Dataset excerpts
--------------------

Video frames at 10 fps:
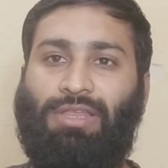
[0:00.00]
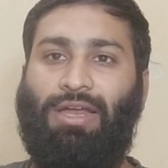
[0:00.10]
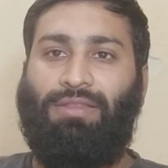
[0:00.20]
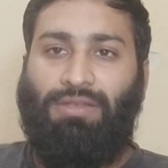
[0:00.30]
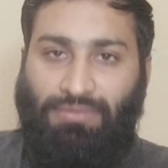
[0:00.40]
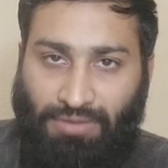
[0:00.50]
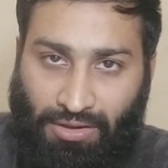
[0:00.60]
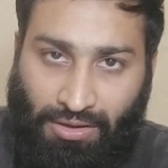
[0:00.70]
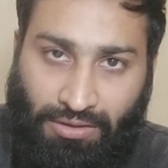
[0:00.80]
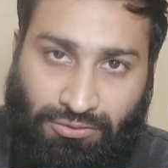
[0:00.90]
that.
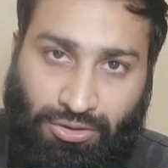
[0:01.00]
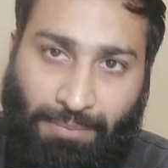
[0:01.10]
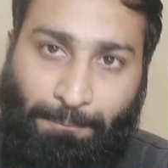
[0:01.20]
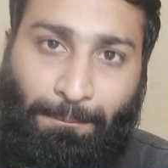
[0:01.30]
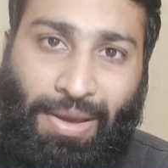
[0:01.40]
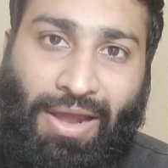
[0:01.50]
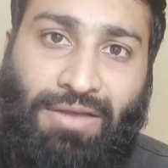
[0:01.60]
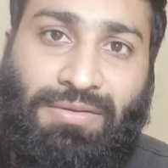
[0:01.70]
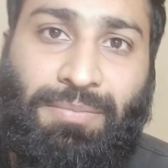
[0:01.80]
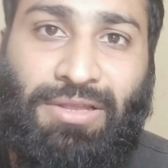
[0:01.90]
So the
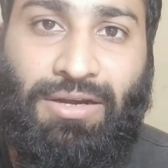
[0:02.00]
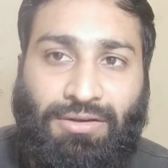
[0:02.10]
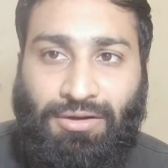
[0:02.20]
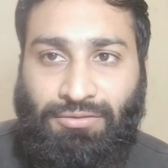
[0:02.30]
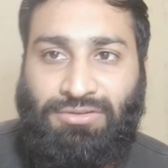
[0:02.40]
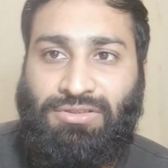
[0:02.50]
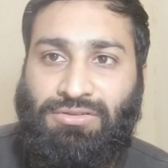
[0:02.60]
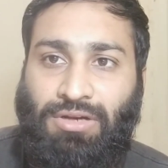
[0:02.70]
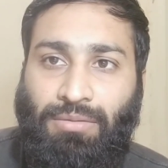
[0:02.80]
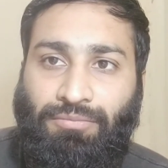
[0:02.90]
parasympathetic nervous
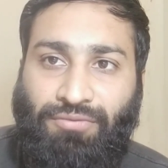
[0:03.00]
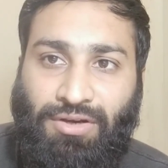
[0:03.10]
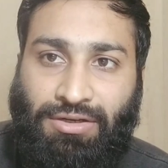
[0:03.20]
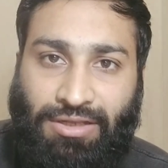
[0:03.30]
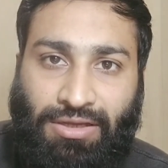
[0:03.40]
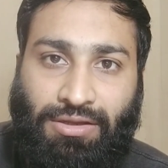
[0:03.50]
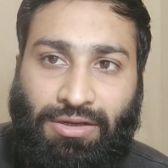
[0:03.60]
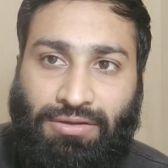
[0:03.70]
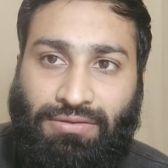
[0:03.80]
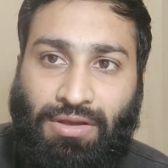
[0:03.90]
system will
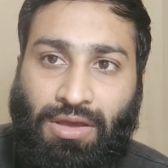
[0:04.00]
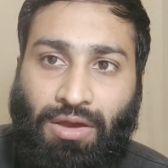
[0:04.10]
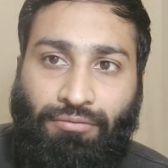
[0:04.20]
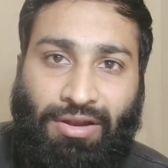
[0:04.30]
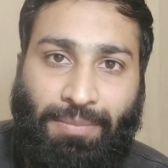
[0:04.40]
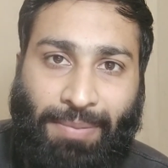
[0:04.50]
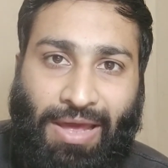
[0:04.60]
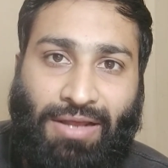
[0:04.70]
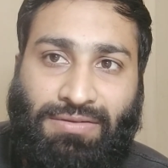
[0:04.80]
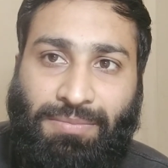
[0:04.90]
decrease. When the
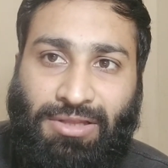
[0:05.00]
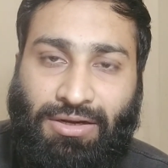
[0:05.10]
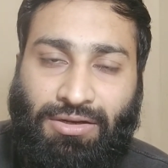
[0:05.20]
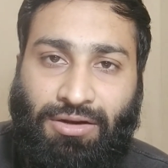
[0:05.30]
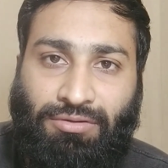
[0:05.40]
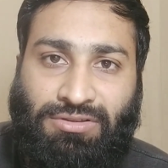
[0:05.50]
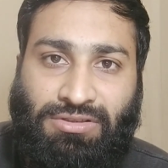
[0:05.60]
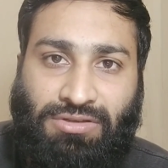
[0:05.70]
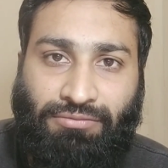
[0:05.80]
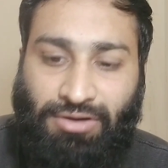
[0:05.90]
parasympathetic nervous
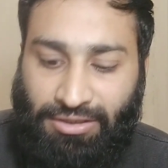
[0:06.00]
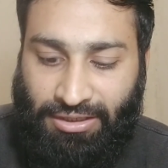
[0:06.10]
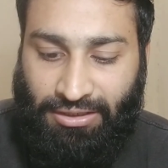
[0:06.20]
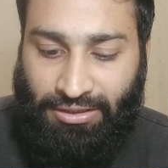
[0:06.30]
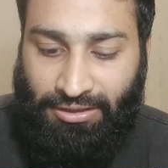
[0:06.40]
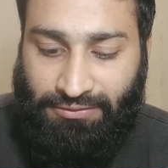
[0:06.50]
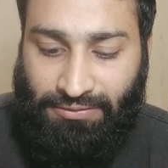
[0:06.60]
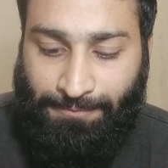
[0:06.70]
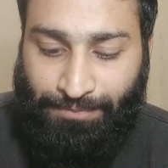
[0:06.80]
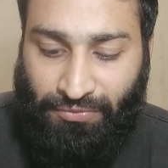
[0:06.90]
system will decrease,
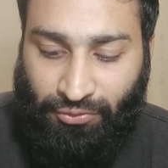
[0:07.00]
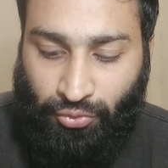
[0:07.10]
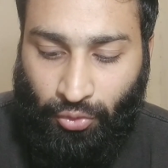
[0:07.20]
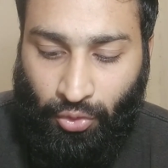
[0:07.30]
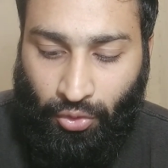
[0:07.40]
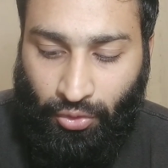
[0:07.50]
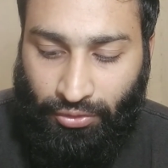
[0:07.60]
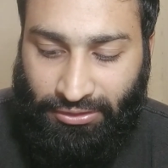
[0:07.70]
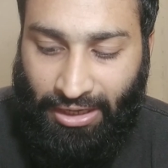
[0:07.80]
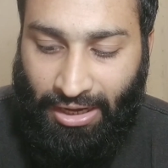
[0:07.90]
so
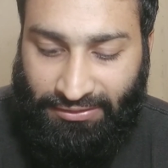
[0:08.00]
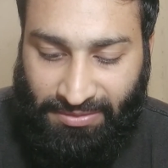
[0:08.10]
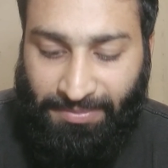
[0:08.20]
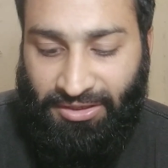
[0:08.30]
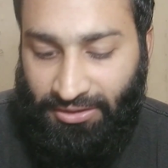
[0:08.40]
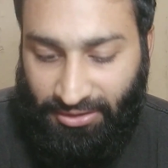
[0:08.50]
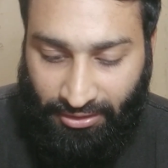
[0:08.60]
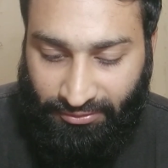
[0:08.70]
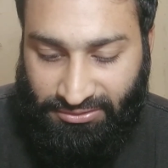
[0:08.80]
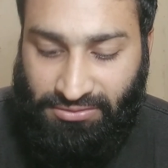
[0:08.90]
the sympathetic
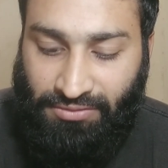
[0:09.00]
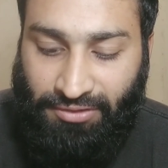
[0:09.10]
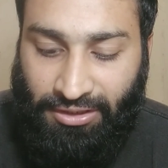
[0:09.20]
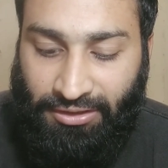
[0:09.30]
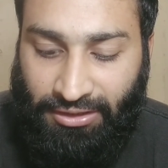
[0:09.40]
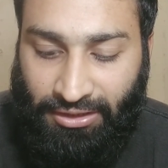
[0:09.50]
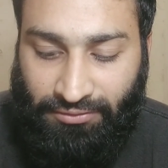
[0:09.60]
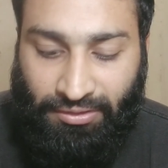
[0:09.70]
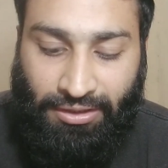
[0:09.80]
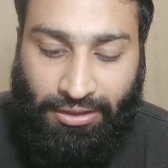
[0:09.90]
nervous system will
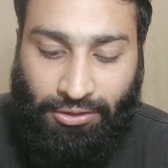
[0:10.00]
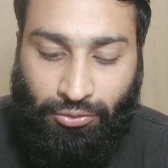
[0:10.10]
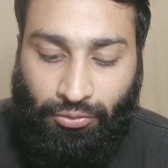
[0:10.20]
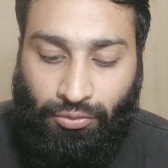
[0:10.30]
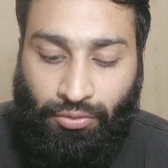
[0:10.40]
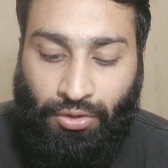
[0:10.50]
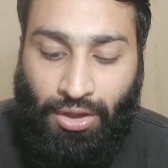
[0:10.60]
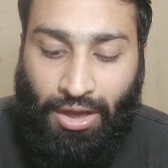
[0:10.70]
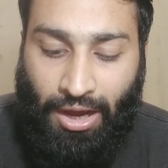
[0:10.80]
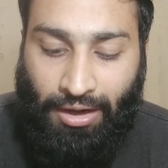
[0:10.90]
increase, will lead to
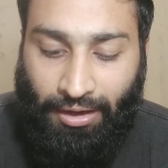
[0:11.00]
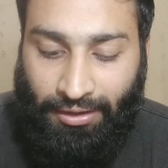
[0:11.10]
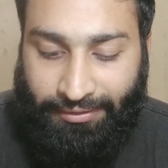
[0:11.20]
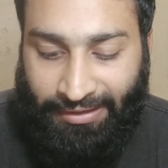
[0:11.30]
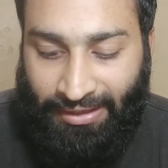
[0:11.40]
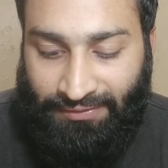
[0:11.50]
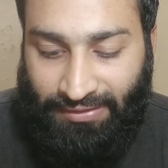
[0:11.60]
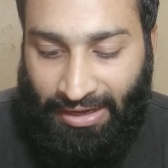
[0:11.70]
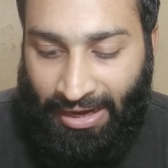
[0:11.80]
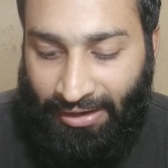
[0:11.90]
alertness,
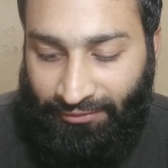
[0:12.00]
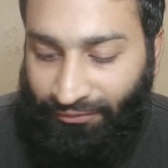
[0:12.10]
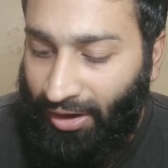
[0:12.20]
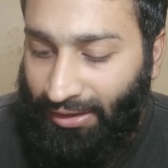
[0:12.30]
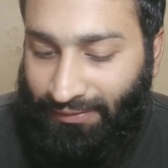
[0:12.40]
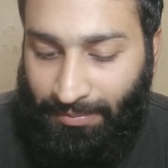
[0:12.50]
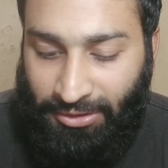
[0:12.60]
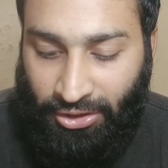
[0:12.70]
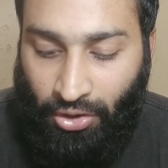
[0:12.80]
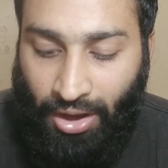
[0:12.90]
and for example
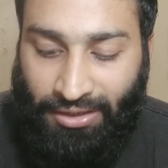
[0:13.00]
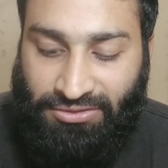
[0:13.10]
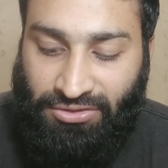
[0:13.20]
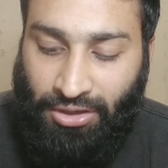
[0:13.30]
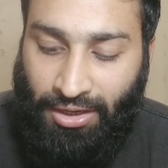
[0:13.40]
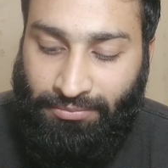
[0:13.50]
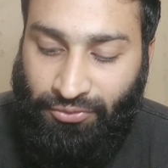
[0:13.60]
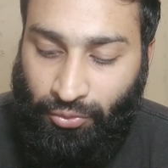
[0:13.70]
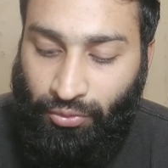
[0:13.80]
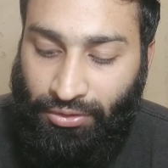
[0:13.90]
the college time,
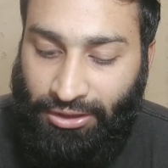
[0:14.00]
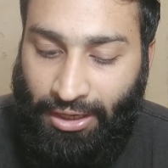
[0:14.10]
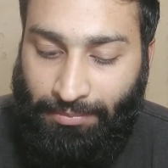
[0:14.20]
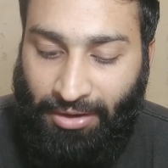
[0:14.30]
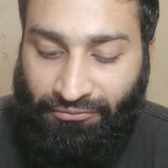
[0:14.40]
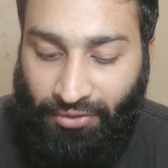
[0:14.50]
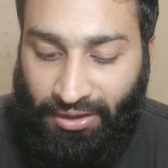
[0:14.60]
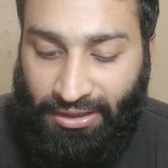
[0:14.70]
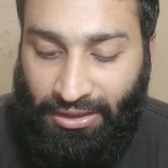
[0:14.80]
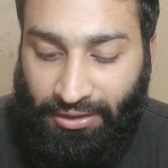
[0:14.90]
school time, and work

--------------------

**Task to complete:** Print the records above verbatim, minus any pictures.

**Answer box:**
Video frames at 10 fps:
[0:00.00]
[0:00.10]
[0:00.20]
[0:00.30]
[0:00.40]
[0:00.50]
[0:00.60]
[0:00.70]
[0:00.80]
[0:00.90]
that.
[0:01.00]
[0:01.10]
[0:01.20]
[0:01.30]
[0:01.40]
[0:01.50]
[0:01.60]
[0:01.70]
[0:01.80]
[0:01.90]
So the
[0:02.00]
[0:02.10]
[0:02.20]
[0:02.30]
[0:02.40]
[0:02.50]
[0:02.60]
[0:02.70]
[0:02.80]
[0:02.90]
parasympathetic nervous
[0:03.00]
[0:03.10]
[0:03.20]
[0:03.30]
[0:03.40]
[0:03.50]
[0:03.60]
[0:03.70]
[0:03.80]
[0:03.90]
system will
[0:04.00]
[0:04.10]
[0:04.20]
[0:04.30]
[0:04.40]
[0:04.50]
[0:04.60]
[0:04.70]
[0:04.80]
[0:04.90]
decrease. When the
[0:05.00]
[0:05.10]
[0:05.20]
[0:05.30]
[0:05.40]
[0:05.50]
[0:05.60]
[0:05.70]
[0:05.80]
[0:05.90]
parasympathetic nervous
[0:06.00]
[0:06.10]
[0:06.20]
[0:06.30]
[0:06.40]
[0:06.50]
[0:06.60]
[0:06.70]
[0:06.80]
[0:06.90]
system will decrease,
[0:07.00]
[0:07.10]
[0:07.20]
[0:07.30]
[0:07.40]
[0:07.50]
[0:07.60]
[0:07.70]
[0:07.80]
[0:07.90]
so
[0:08.00]
[0:08.10]
[0:08.20]
[0:08.30]
[0:08.40]
[0:08.50]
[0:08.60]
[0:08.70]
[0:08.80]
[0:08.90]
the sympathetic
[0:09.00]
[0:09.10]
[0:09.20]
[0:09.30]
[0:09.40]
[0:09.50]
[0:09.60]
[0:09.70]
[0:09.80]
[0:09.90]
nervous system will
[0:10.00]
[0:10.10]
[0:10.20]
[0:10.30]
[0:10.40]
[0:10.50]
[0:10.60]
[0:10.70]
[0:10.80]
[0:10.90]
increase, will lead to
[0:11.00]
[0:11.10]
[0:11.20]
[0:11.30]
[0:11.40]
[0:11.50]
[0:11.60]
[0:11.70]
[0:11.80]
[0:11.90]
alertness,
[0:12.00]
[0:12.10]
[0:12.20]
[0:12.30]
[0:12.40]
[0:12.50]
[0:12.60]
[0:12.70]
[0:12.80]
[0:12.90]
and for example
[0:13.00]
[0:13.10]
[0:13.20]
[0:13.30]
[0:13.40]
[0:13.50]
[0:13.60]
[0:13.70]
[0:13.80]
[0:13.90]
the college time,
[0:14.00]
[0:14.10]
[0:14.20]
[0:14.30]
[0:14.40]
[0:14.50]
[0:14.60]
[0:14.70]
[0:14.80]
[0:14.90]
school time, and work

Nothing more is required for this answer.